══ Provided entries

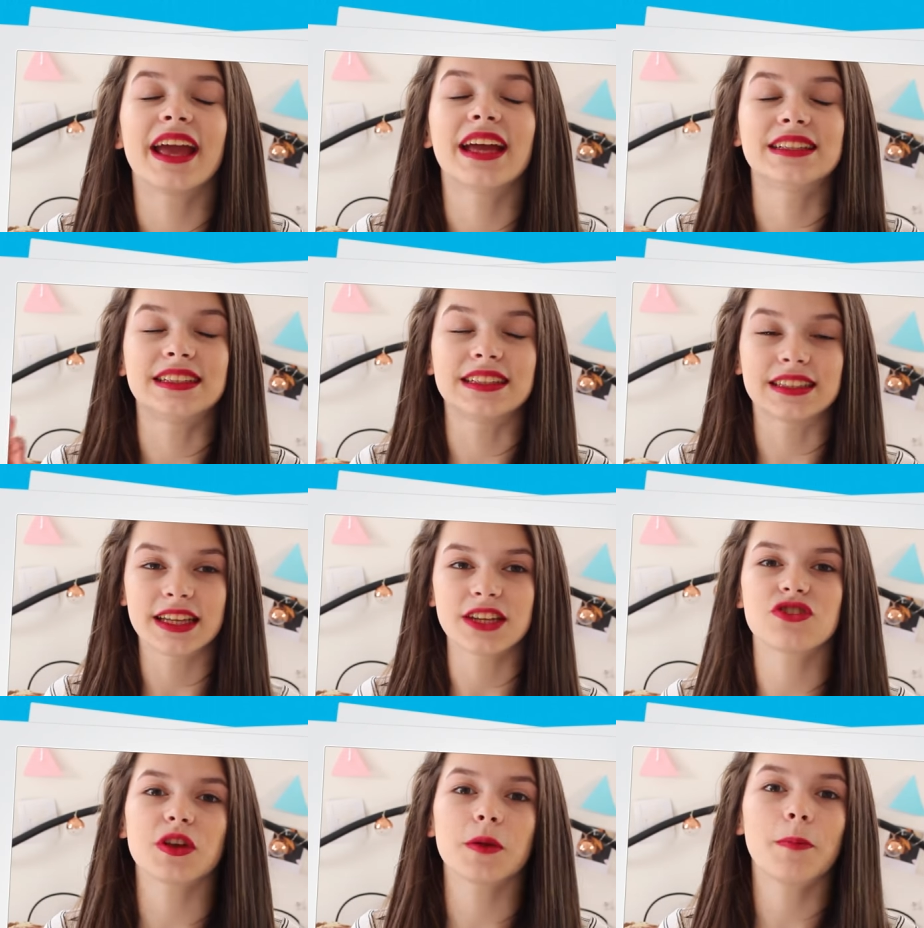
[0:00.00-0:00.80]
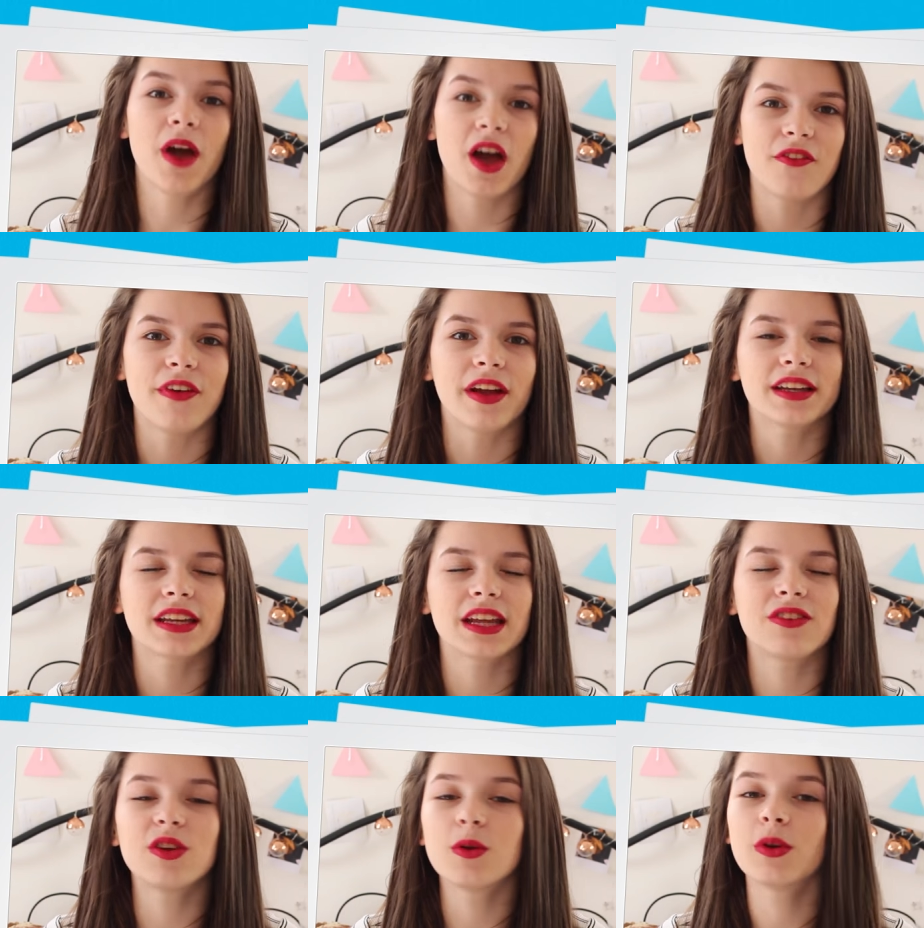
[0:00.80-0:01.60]
It is literally
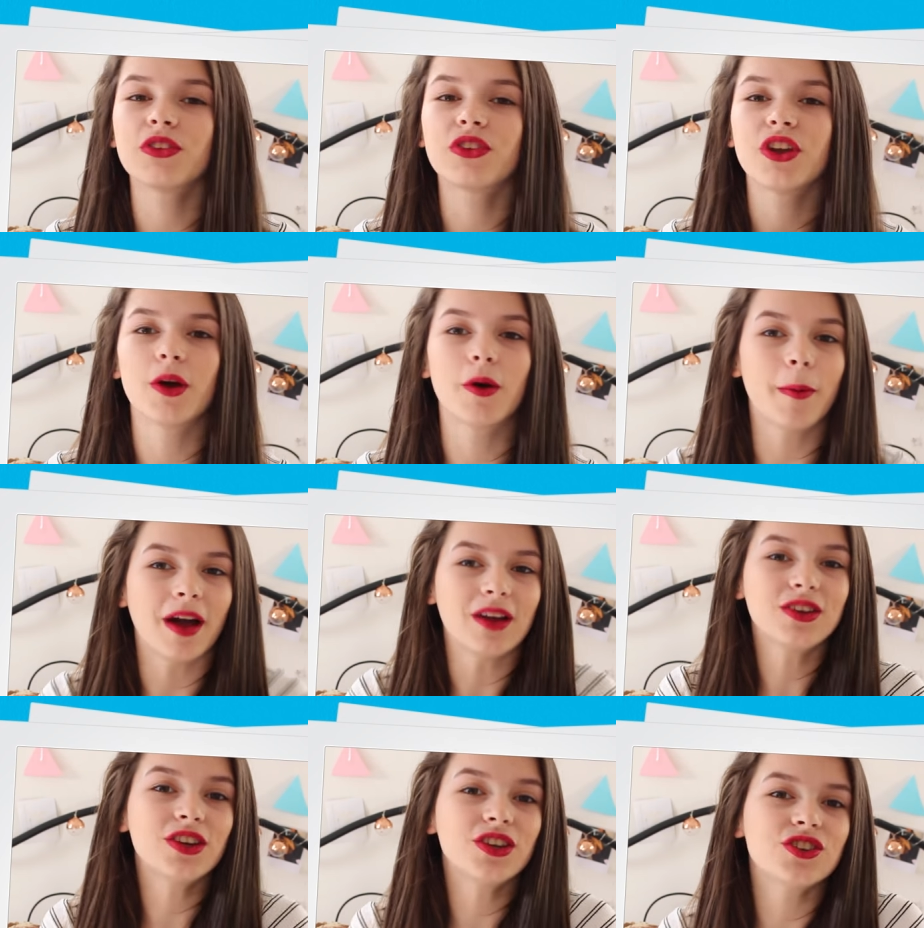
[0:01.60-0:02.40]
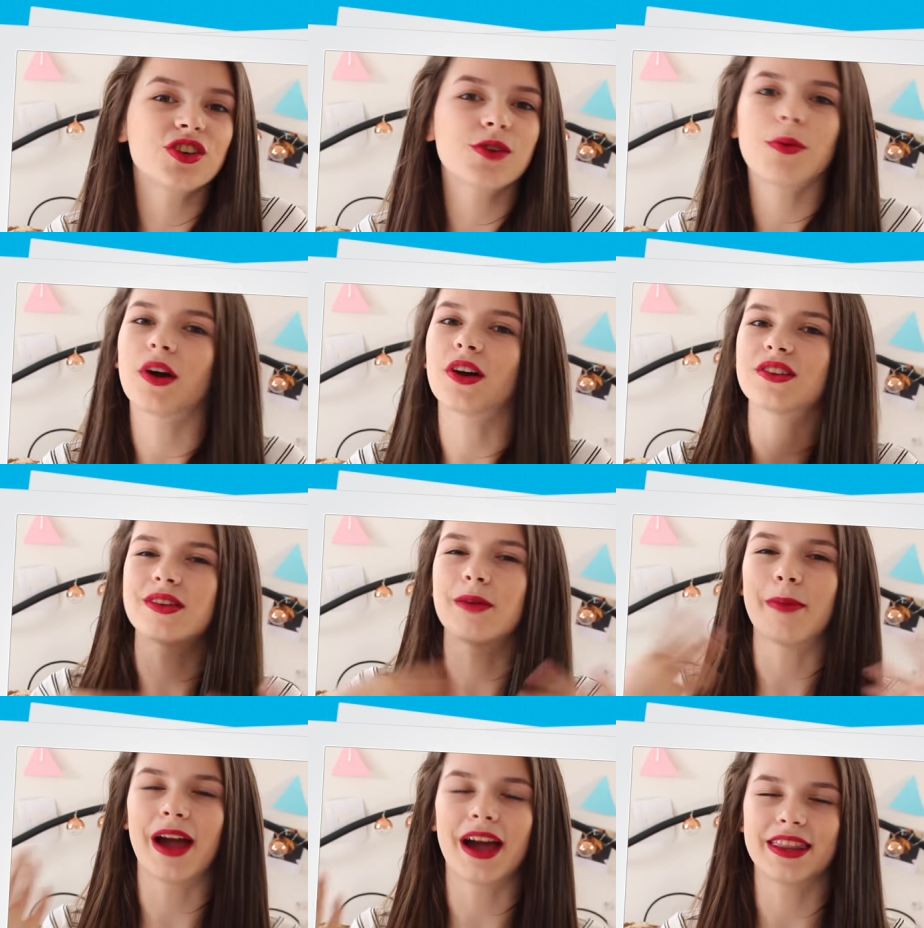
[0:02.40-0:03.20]
perfect if you want to know about YouTube, what goes
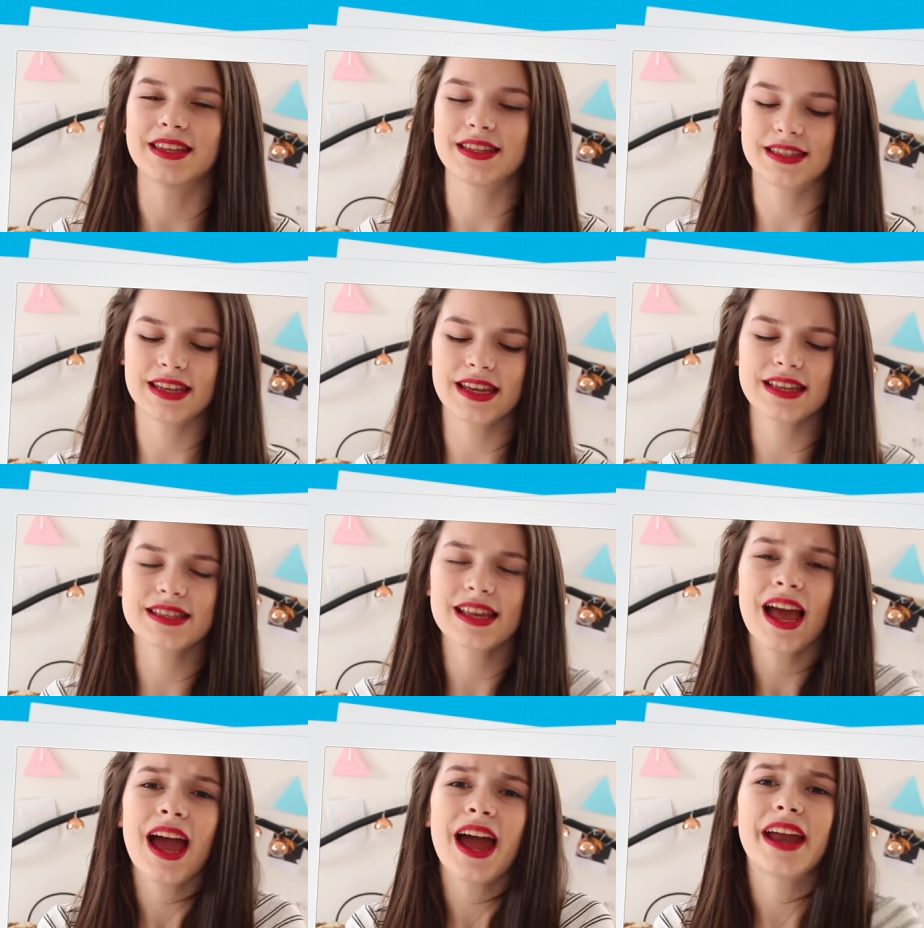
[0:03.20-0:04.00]
on behind the scenes,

════

◆ **Work to complete**
Would you please output each record exactly, leaving the images out?

◆ **Result of this task**
[0:00.00-0:00.80]
[0:00.80-0:01.60]
It is literally
[0:01.60-0:02.40]
[0:02.40-0:03.20]
perfect if you want to know about YouTube, what goes
[0:03.20-0:04.00]
on behind the scenes,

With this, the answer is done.